= Beginning of Section =

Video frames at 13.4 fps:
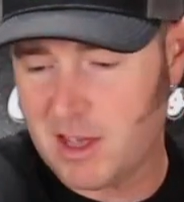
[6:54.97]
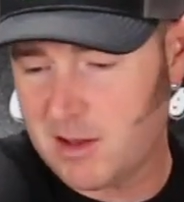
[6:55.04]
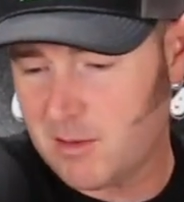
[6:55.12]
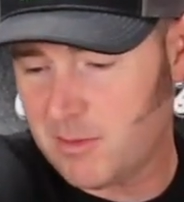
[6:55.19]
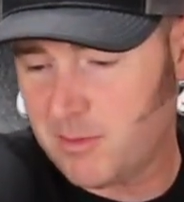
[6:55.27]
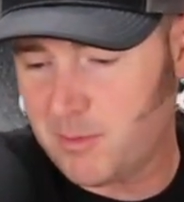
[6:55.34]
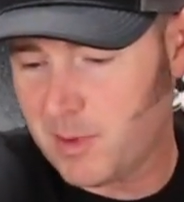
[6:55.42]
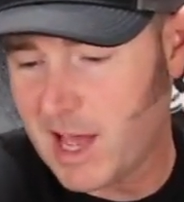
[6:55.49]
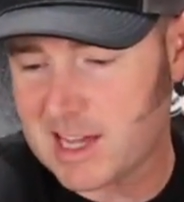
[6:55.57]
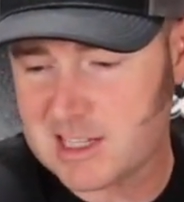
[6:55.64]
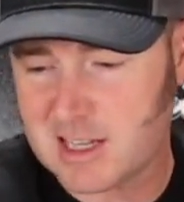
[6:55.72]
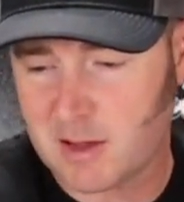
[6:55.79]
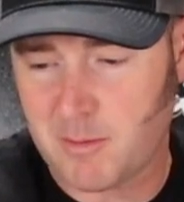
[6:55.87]
in
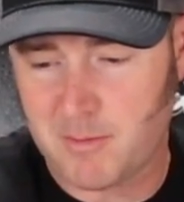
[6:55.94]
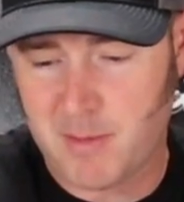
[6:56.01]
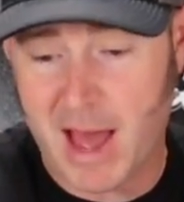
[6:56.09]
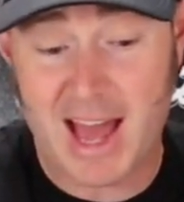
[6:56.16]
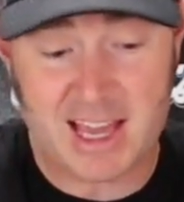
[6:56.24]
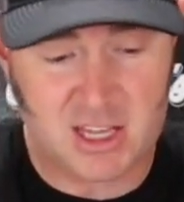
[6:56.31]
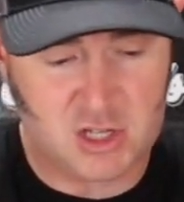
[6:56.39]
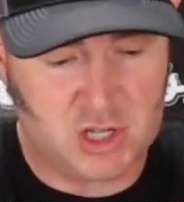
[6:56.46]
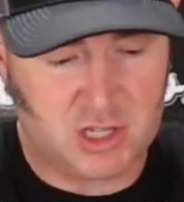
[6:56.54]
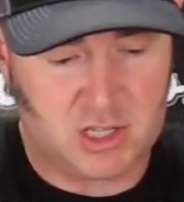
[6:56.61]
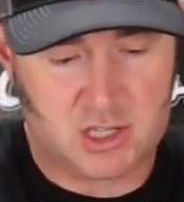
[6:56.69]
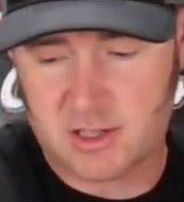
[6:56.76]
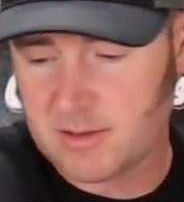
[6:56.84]
plastic
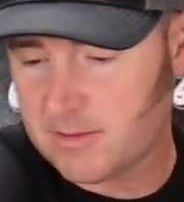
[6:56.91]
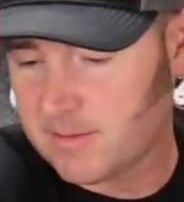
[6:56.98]
packages.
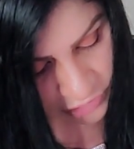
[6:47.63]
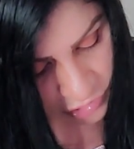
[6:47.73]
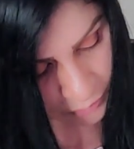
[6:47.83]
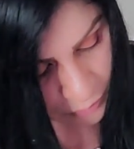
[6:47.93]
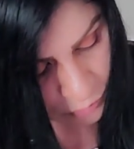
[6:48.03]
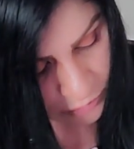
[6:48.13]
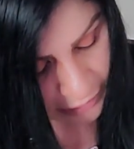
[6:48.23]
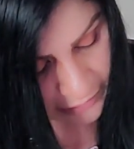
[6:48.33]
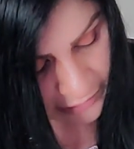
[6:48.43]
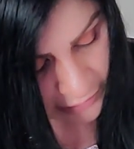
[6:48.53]
shampoo that
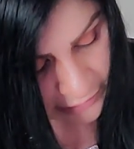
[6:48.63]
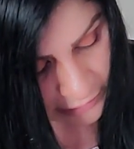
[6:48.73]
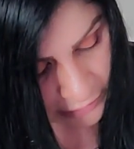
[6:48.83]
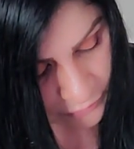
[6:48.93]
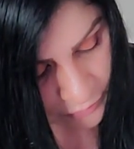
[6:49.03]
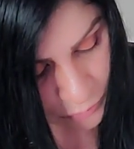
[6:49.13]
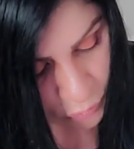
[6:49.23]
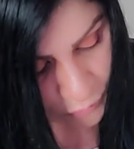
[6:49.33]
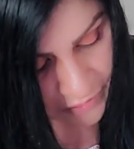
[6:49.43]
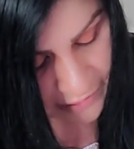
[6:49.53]
gently
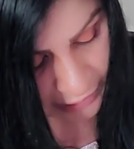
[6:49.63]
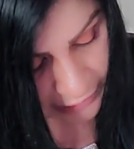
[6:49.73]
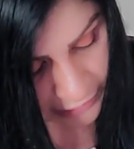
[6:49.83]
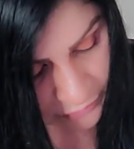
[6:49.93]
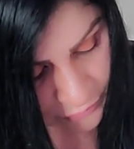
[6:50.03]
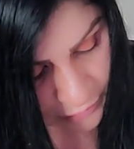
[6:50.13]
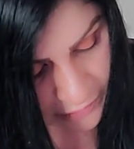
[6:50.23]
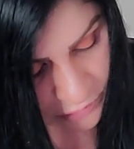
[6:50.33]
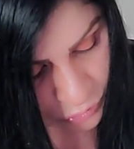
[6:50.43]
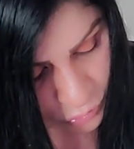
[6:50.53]
removes styling
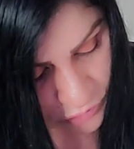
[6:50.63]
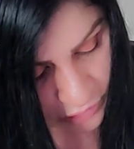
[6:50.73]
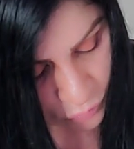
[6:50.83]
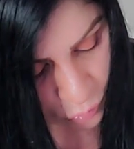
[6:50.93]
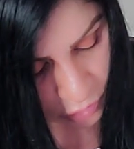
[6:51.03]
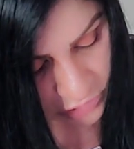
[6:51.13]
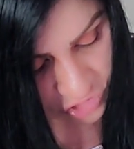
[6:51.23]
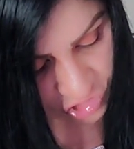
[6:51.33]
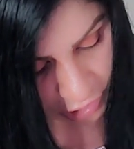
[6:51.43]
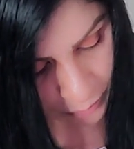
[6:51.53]
residues in one
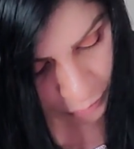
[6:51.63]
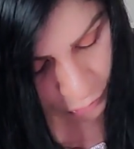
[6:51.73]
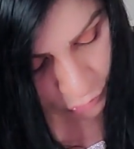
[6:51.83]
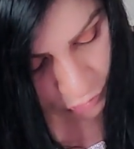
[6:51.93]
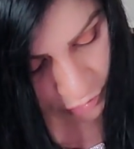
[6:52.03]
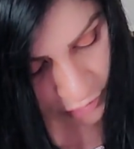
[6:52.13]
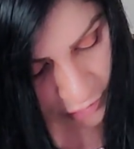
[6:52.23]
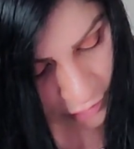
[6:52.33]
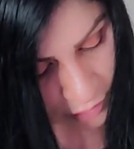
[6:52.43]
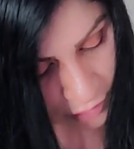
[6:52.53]
shampoo.
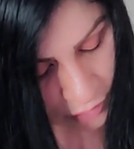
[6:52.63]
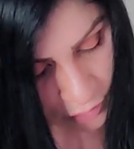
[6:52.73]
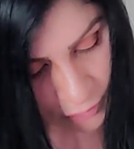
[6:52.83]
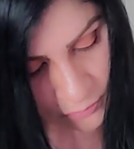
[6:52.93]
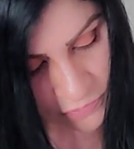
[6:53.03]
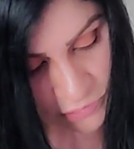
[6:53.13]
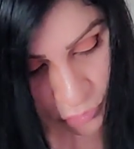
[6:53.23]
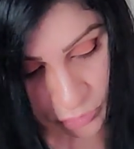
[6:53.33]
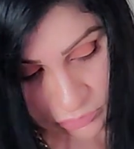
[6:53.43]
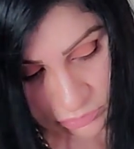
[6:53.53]
Um,
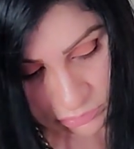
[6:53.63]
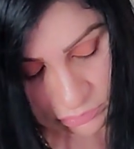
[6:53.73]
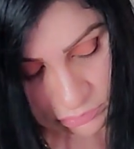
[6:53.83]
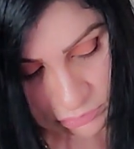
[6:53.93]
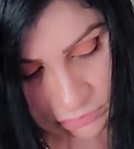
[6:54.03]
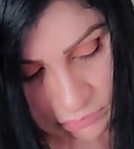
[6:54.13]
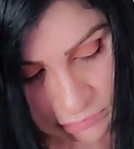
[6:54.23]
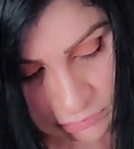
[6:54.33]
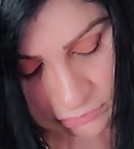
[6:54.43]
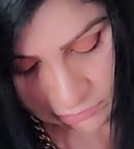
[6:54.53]
so
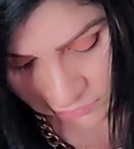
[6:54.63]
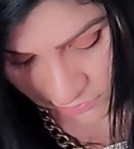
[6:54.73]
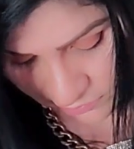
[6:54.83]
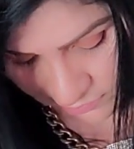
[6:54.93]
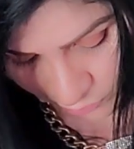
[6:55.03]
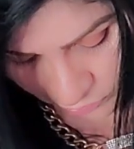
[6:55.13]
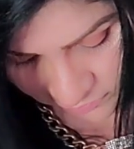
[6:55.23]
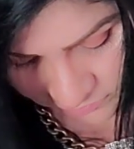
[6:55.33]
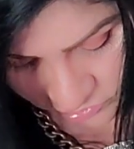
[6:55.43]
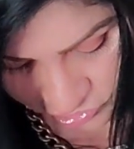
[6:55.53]
that one is
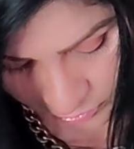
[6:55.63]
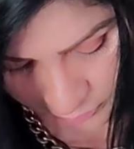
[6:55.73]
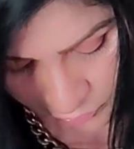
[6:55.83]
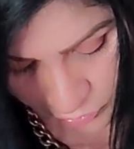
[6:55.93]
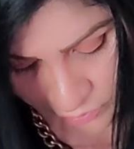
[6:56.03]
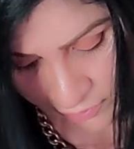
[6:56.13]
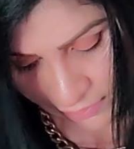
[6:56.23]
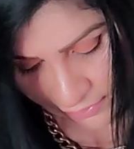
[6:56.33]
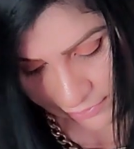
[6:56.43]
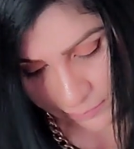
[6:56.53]
the shampoo,
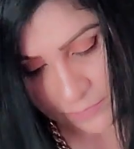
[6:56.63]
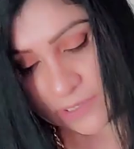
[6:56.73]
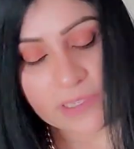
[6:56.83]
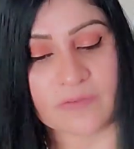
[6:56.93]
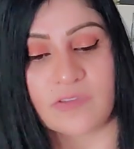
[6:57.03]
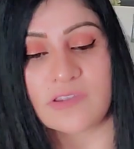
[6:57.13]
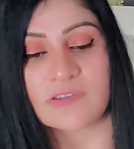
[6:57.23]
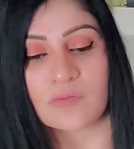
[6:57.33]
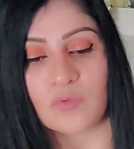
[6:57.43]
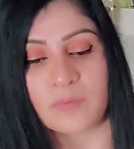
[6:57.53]
and I believe
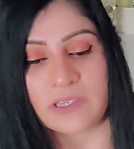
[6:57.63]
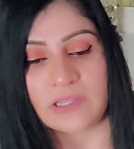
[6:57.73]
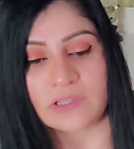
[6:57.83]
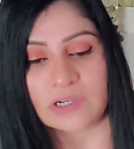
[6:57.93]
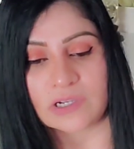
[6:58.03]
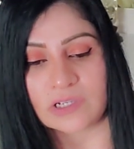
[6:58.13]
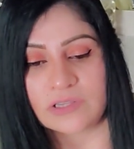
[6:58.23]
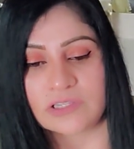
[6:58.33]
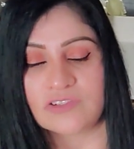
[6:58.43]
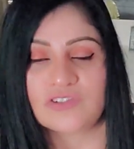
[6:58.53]
this will be the
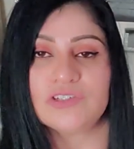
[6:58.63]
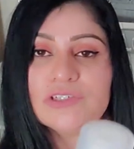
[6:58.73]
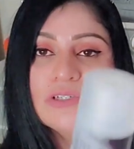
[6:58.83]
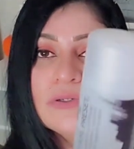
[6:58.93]
conditioner.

= End of Section =

▸ **PROBLEM STATEMENT**
Every word of the material, and none of its pictures, should be set down again.

▸ **ANSWER BOX**
Video frames at 13.4 fps:
[6:54.97]
[6:55.04]
[6:55.12]
[6:55.19]
[6:55.27]
[6:55.34]
[6:55.42]
[6:55.49]
[6:55.57]
[6:55.64]
[6:55.72]
[6:55.79]
[6:55.87]
in
[6:55.94]
[6:56.01]
[6:56.09]
[6:56.16]
[6:56.24]
[6:56.31]
[6:56.39]
[6:56.46]
[6:56.54]
[6:56.61]
[6:56.69]
[6:56.76]
[6:56.84]
plastic
[6:56.91]
[6:56.98]
packages.
[6:47.63]
[6:47.73]
[6:47.83]
[6:47.93]
[6:48.03]
[6:48.13]
[6:48.23]
[6:48.33]
[6:48.43]
[6:48.53]
shampoo that
[6:48.63]
[6:48.73]
[6:48.83]
[6:48.93]
[6:49.03]
[6:49.13]
[6:49.23]
[6:49.33]
[6:49.43]
[6:49.53]
gently
[6:49.63]
[6:49.73]
[6:49.83]
[6:49.93]
[6:50.03]
[6:50.13]
[6:50.23]
[6:50.33]
[6:50.43]
[6:50.53]
removes styling
[6:50.63]
[6:50.73]
[6:50.83]
[6:50.93]
[6:51.03]
[6:51.13]
[6:51.23]
[6:51.33]
[6:51.43]
[6:51.53]
residues in one
[6:51.63]
[6:51.73]
[6:51.83]
[6:51.93]
[6:52.03]
[6:52.13]
[6:52.23]
[6:52.33]
[6:52.43]
[6:52.53]
shampoo.
[6:52.63]
[6:52.73]
[6:52.83]
[6:52.93]
[6:53.03]
[6:53.13]
[6:53.23]
[6:53.33]
[6:53.43]
[6:53.53]
Um,
[6:53.63]
[6:53.73]
[6:53.83]
[6:53.93]
[6:54.03]
[6:54.13]
[6:54.23]
[6:54.33]
[6:54.43]
[6:54.53]
so
[6:54.63]
[6:54.73]
[6:54.83]
[6:54.93]
[6:55.03]
[6:55.13]
[6:55.23]
[6:55.33]
[6:55.43]
[6:55.53]
that one is
[6:55.63]
[6:55.73]
[6:55.83]
[6:55.93]
[6:56.03]
[6:56.13]
[6:56.23]
[6:56.33]
[6:56.43]
[6:56.53]
the shampoo,
[6:56.63]
[6:56.73]
[6:56.83]
[6:56.93]
[6:57.03]
[6:57.13]
[6:57.23]
[6:57.33]
[6:57.43]
[6:57.53]
and I believe
[6:57.63]
[6:57.73]
[6:57.83]
[6:57.93]
[6:58.03]
[6:58.13]
[6:58.23]
[6:58.33]
[6:58.43]
[6:58.53]
this will be the
[6:58.63]
[6:58.73]
[6:58.83]
[6:58.93]
conditioner.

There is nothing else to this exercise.